* Dataset entries:

::::::

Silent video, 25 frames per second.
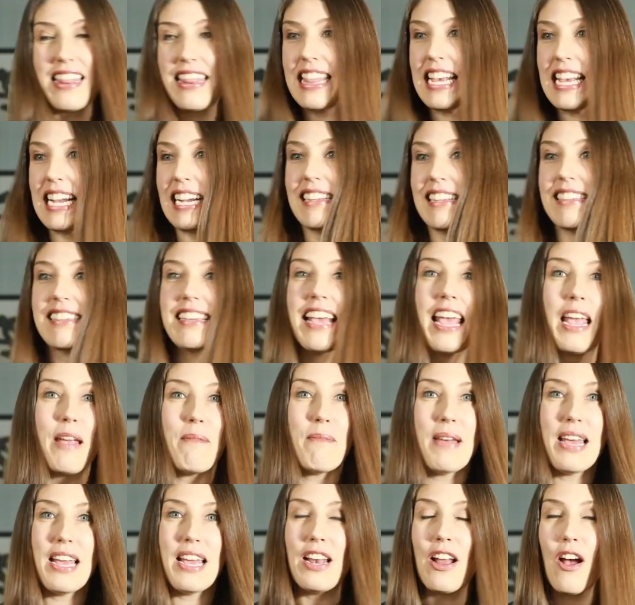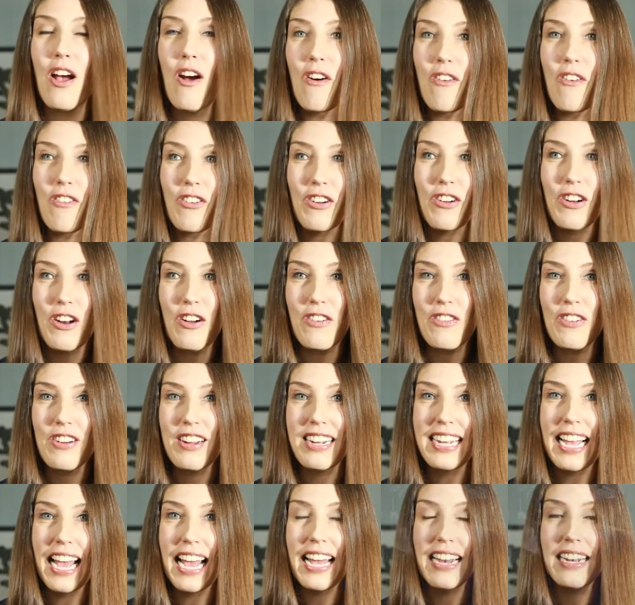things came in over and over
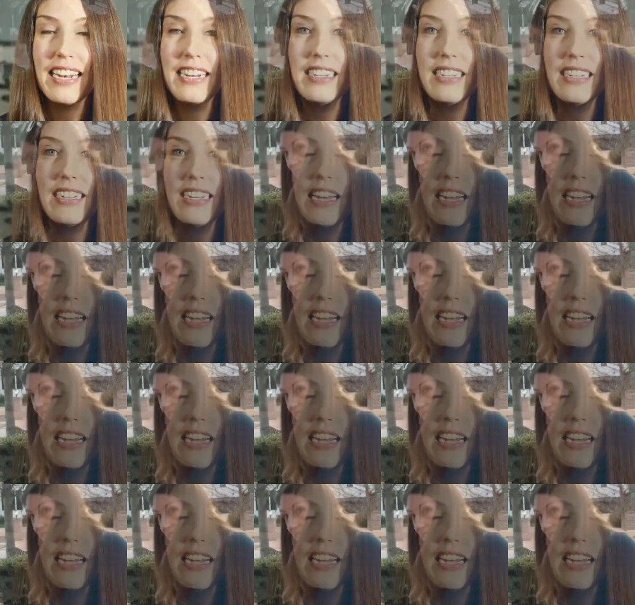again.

::::::

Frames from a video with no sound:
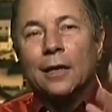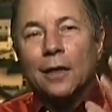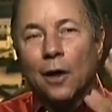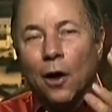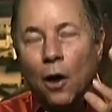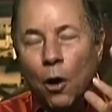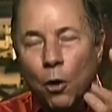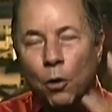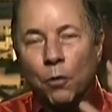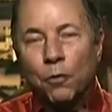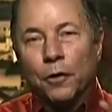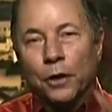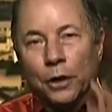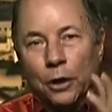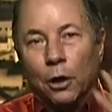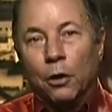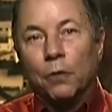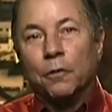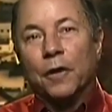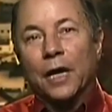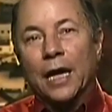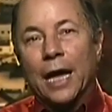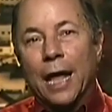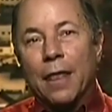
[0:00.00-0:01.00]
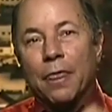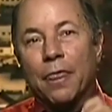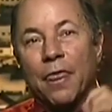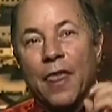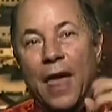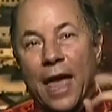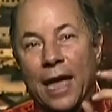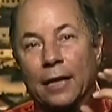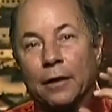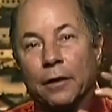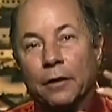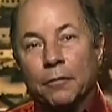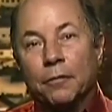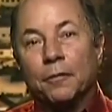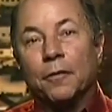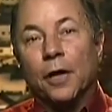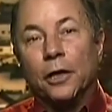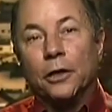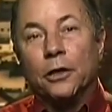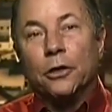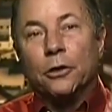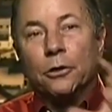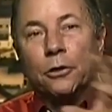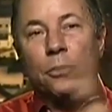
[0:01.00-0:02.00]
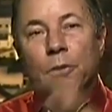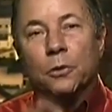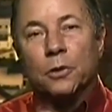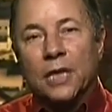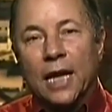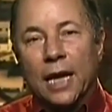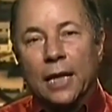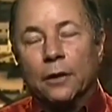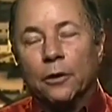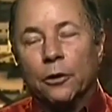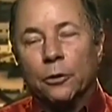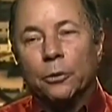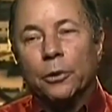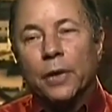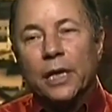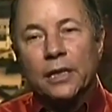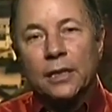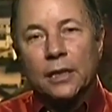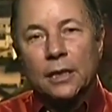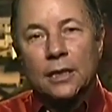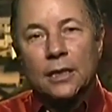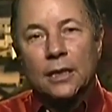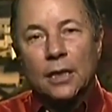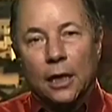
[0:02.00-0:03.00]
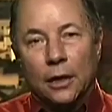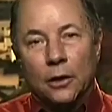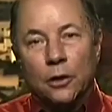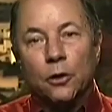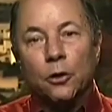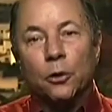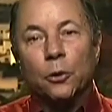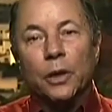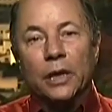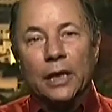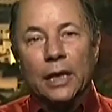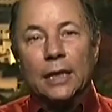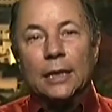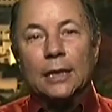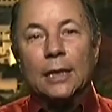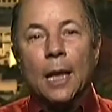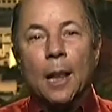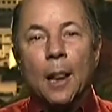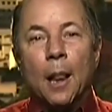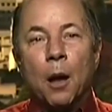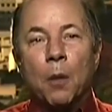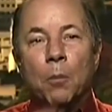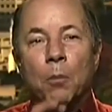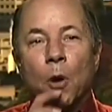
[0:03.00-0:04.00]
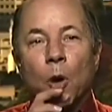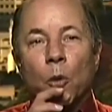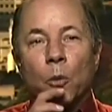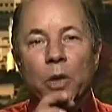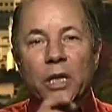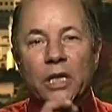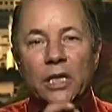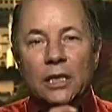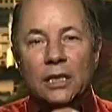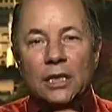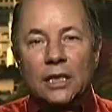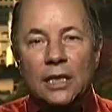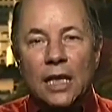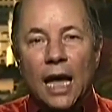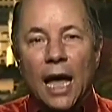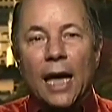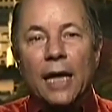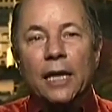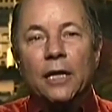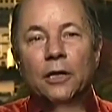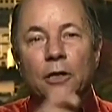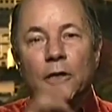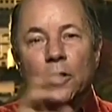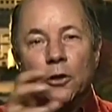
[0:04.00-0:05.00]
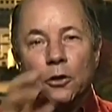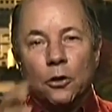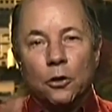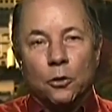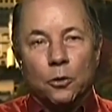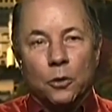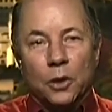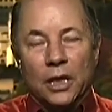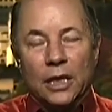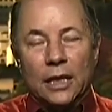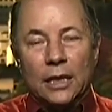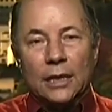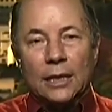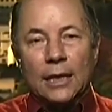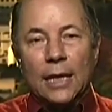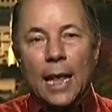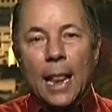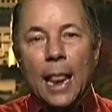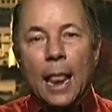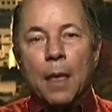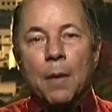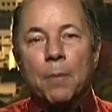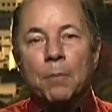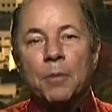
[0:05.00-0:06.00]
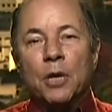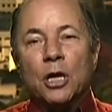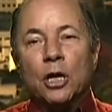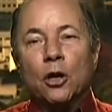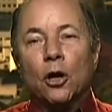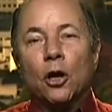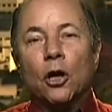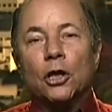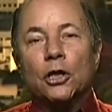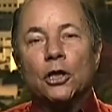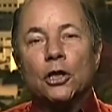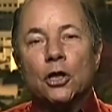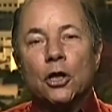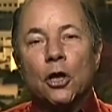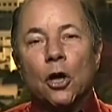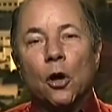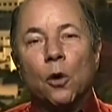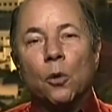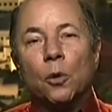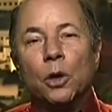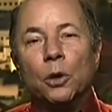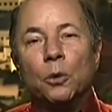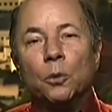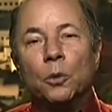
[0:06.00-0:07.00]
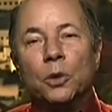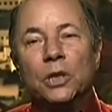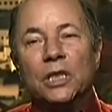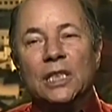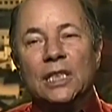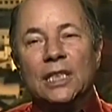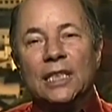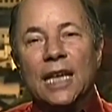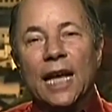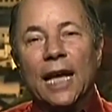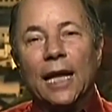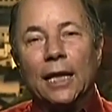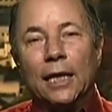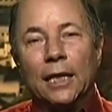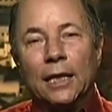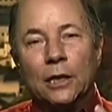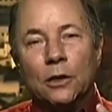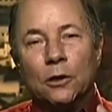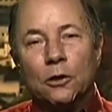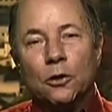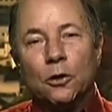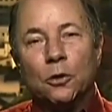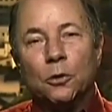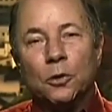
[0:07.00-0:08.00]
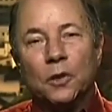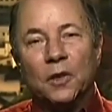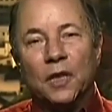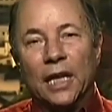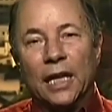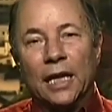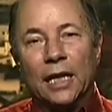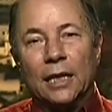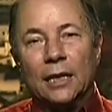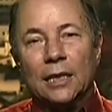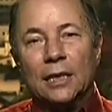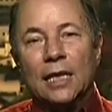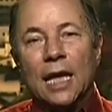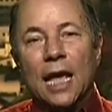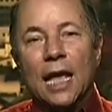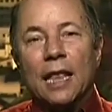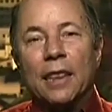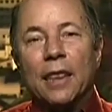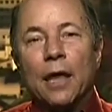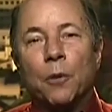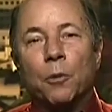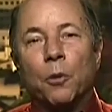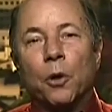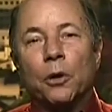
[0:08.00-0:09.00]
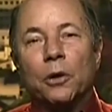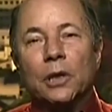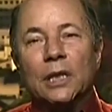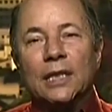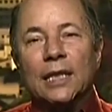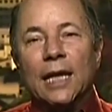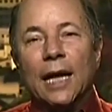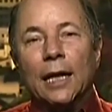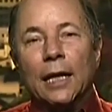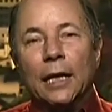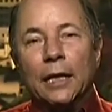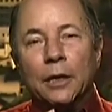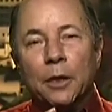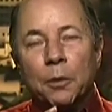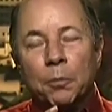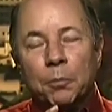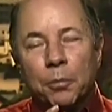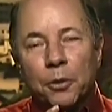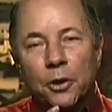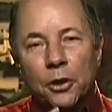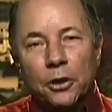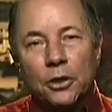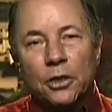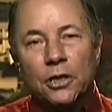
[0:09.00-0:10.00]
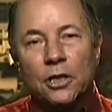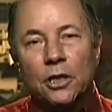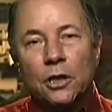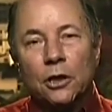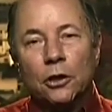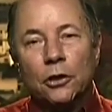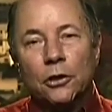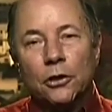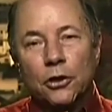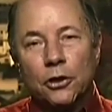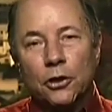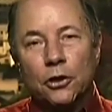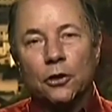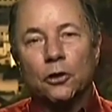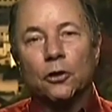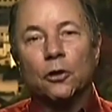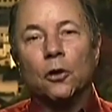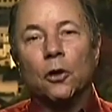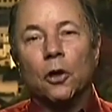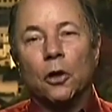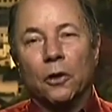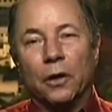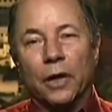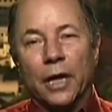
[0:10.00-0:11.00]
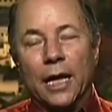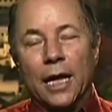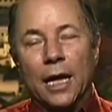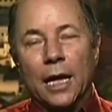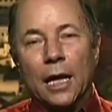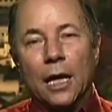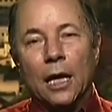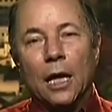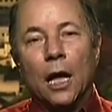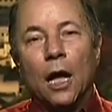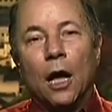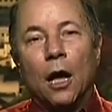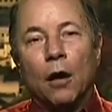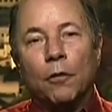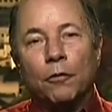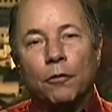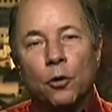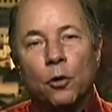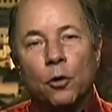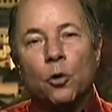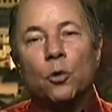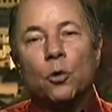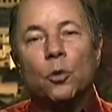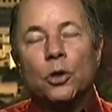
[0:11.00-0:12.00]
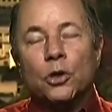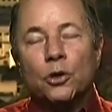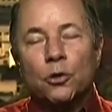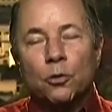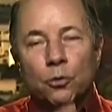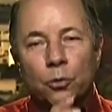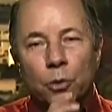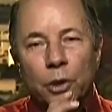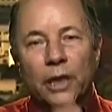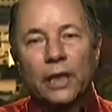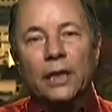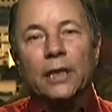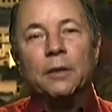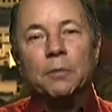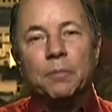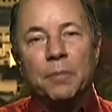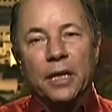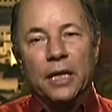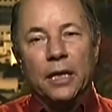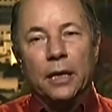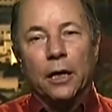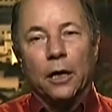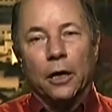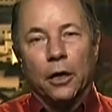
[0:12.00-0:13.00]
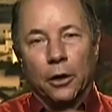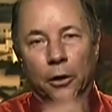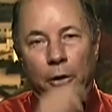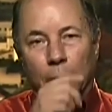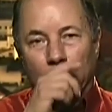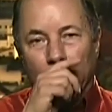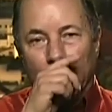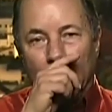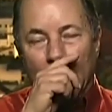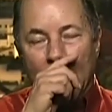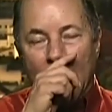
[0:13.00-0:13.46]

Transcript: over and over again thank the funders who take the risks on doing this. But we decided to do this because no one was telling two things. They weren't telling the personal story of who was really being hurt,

::::::

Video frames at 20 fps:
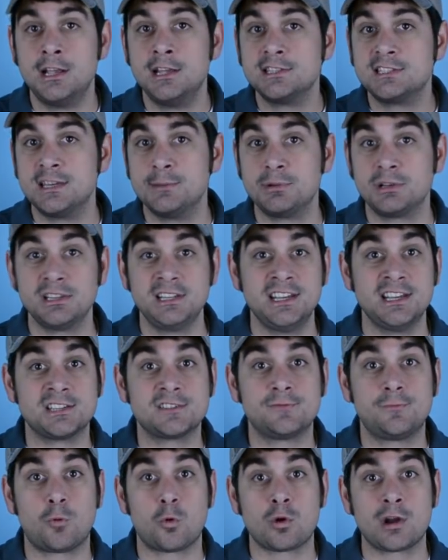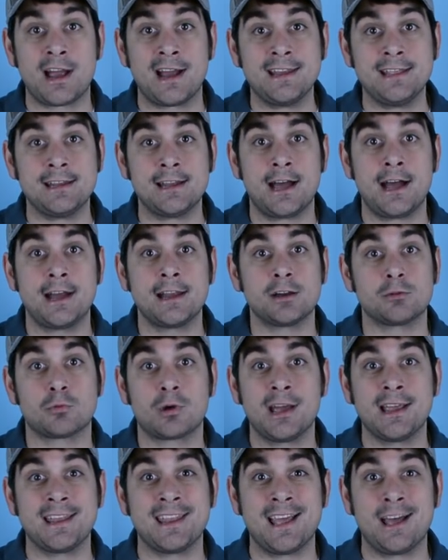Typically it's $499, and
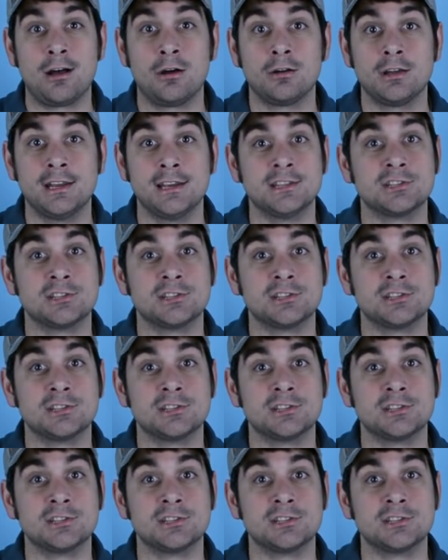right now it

::::::

* The problem: Pictures excluded, give again exactly and only the lines of the material above from the line with "[0:11.00-0:12.00]" through the line with "Transcript: over and".

* Worked solution:
[0:11.00-0:12.00]
[0:12.00-0:13.00]
[0:13.00-0:13.46]

Transcript: over and over again thank the funders who take the risks on doing this. But we decided to do this because no one was telling two things. They weren't telling the personal story of who was really being hurt,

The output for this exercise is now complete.